TO DO: When you copy the entries, omit the images and keep every word as it is.

EXTRACTED ENTRIES:
::::::
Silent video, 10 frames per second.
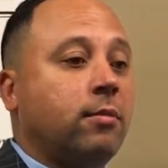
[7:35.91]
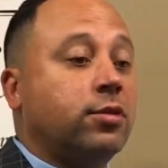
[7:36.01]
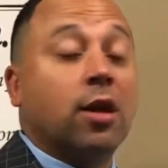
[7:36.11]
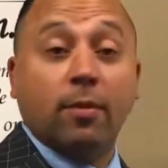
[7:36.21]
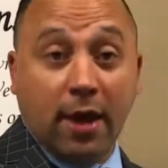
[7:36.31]

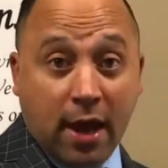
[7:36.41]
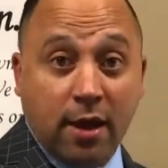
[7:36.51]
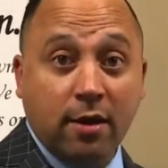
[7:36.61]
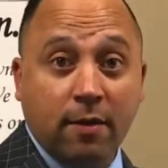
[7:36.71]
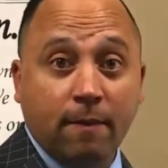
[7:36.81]
Some
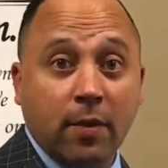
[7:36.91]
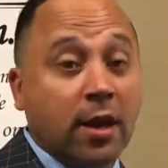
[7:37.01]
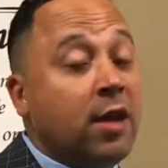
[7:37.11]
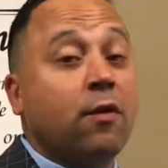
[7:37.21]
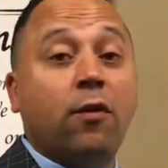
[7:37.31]
can,
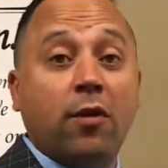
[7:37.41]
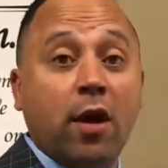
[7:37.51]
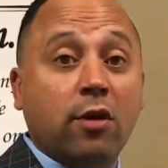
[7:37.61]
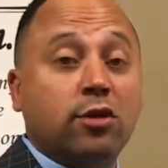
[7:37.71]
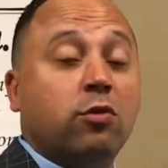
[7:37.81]
and even for
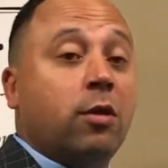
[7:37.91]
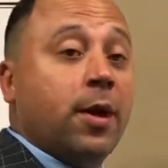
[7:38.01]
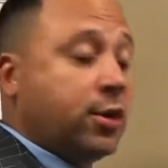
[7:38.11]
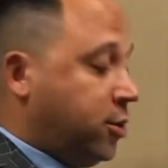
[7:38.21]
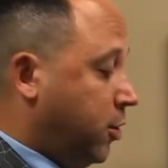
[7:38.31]
those, you want to
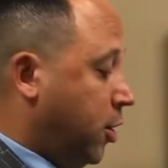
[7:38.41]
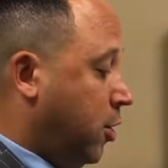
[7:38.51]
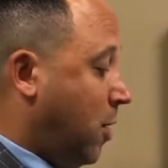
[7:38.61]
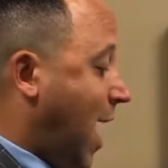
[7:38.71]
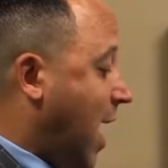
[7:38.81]
make sure that
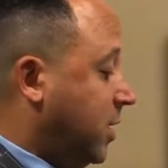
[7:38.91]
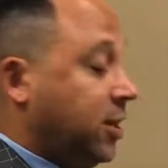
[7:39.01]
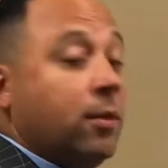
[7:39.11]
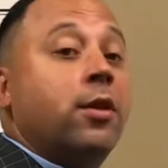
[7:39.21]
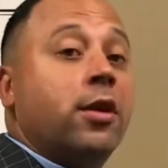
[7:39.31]
you are
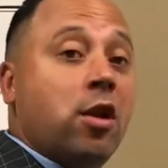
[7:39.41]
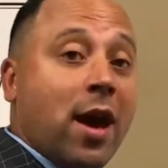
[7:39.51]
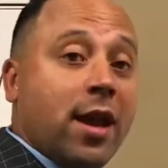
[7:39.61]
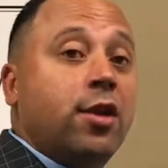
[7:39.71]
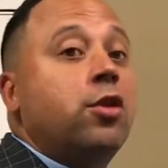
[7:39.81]
asking them to know
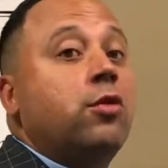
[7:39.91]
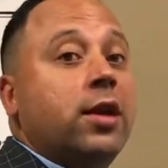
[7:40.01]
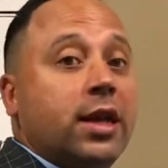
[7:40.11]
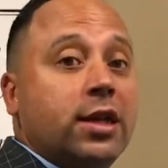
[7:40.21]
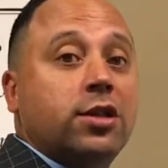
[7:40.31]
how to do
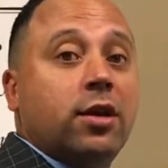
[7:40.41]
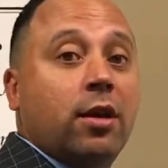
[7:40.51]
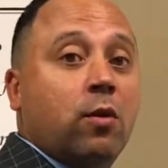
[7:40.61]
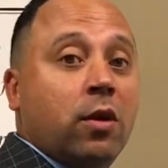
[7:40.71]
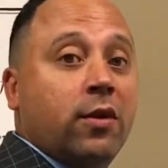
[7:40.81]
each
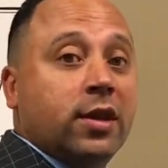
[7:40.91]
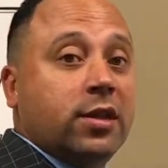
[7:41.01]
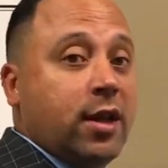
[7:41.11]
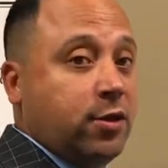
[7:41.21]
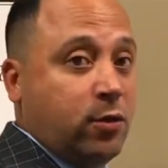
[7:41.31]
one of
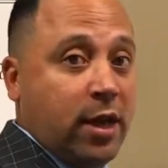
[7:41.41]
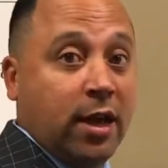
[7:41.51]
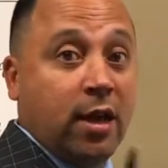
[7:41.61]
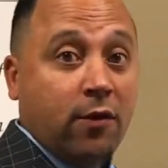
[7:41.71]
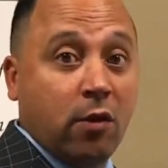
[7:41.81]
these things. When they
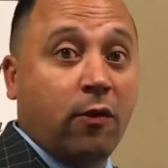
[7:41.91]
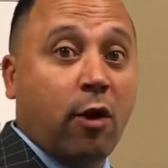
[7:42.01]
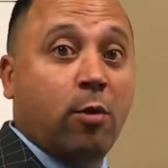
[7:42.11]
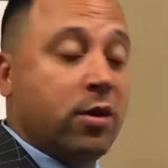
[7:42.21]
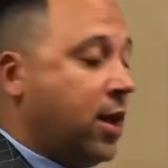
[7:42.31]
give you a
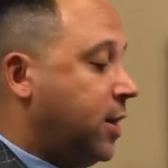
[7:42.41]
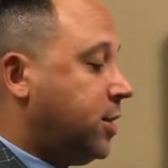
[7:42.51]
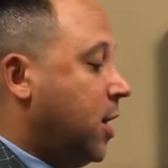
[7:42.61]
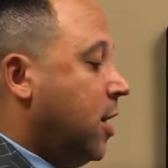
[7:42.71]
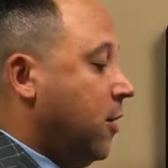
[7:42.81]
verbal
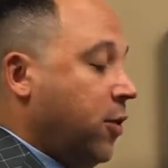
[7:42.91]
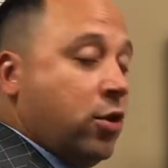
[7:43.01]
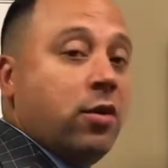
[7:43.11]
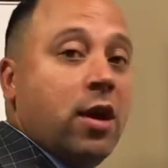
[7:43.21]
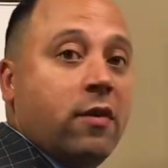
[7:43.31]
yes, then
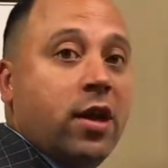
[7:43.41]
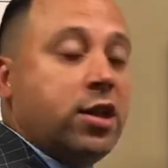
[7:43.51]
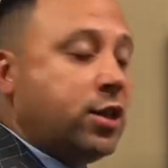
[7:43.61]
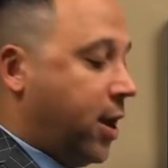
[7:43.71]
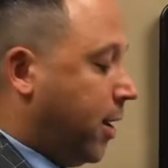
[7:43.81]
you give it a
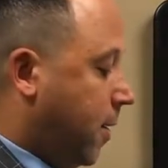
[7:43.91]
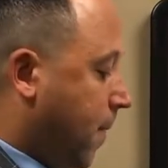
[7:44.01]
check.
::::::
SOLVED EXERCISE:
Silent video, 10 frames per second.
[7:35.91]
[7:36.01]
[7:36.11]
[7:36.21]
[7:36.31]

[7:36.41]
[7:36.51]
[7:36.61]
[7:36.71]
[7:36.81]
Some
[7:36.91]
[7:37.01]
[7:37.11]
[7:37.21]
[7:37.31]
can,
[7:37.41]
[7:37.51]
[7:37.61]
[7:37.71]
[7:37.81]
and even for
[7:37.91]
[7:38.01]
[7:38.11]
[7:38.21]
[7:38.31]
those, you want to
[7:38.41]
[7:38.51]
[7:38.61]
[7:38.71]
[7:38.81]
make sure that
[7:38.91]
[7:39.01]
[7:39.11]
[7:39.21]
[7:39.31]
you are
[7:39.41]
[7:39.51]
[7:39.61]
[7:39.71]
[7:39.81]
asking them to know
[7:39.91]
[7:40.01]
[7:40.11]
[7:40.21]
[7:40.31]
how to do
[7:40.41]
[7:40.51]
[7:40.61]
[7:40.71]
[7:40.81]
each
[7:40.91]
[7:41.01]
[7:41.11]
[7:41.21]
[7:41.31]
one of
[7:41.41]
[7:41.51]
[7:41.61]
[7:41.71]
[7:41.81]
these things. When they
[7:41.91]
[7:42.01]
[7:42.11]
[7:42.21]
[7:42.31]
give you a
[7:42.41]
[7:42.51]
[7:42.61]
[7:42.71]
[7:42.81]
verbal
[7:42.91]
[7:43.01]
[7:43.11]
[7:43.21]
[7:43.31]
yes, then
[7:43.41]
[7:43.51]
[7:43.61]
[7:43.71]
[7:43.81]
you give it a
[7:43.91]
[7:44.01]
check.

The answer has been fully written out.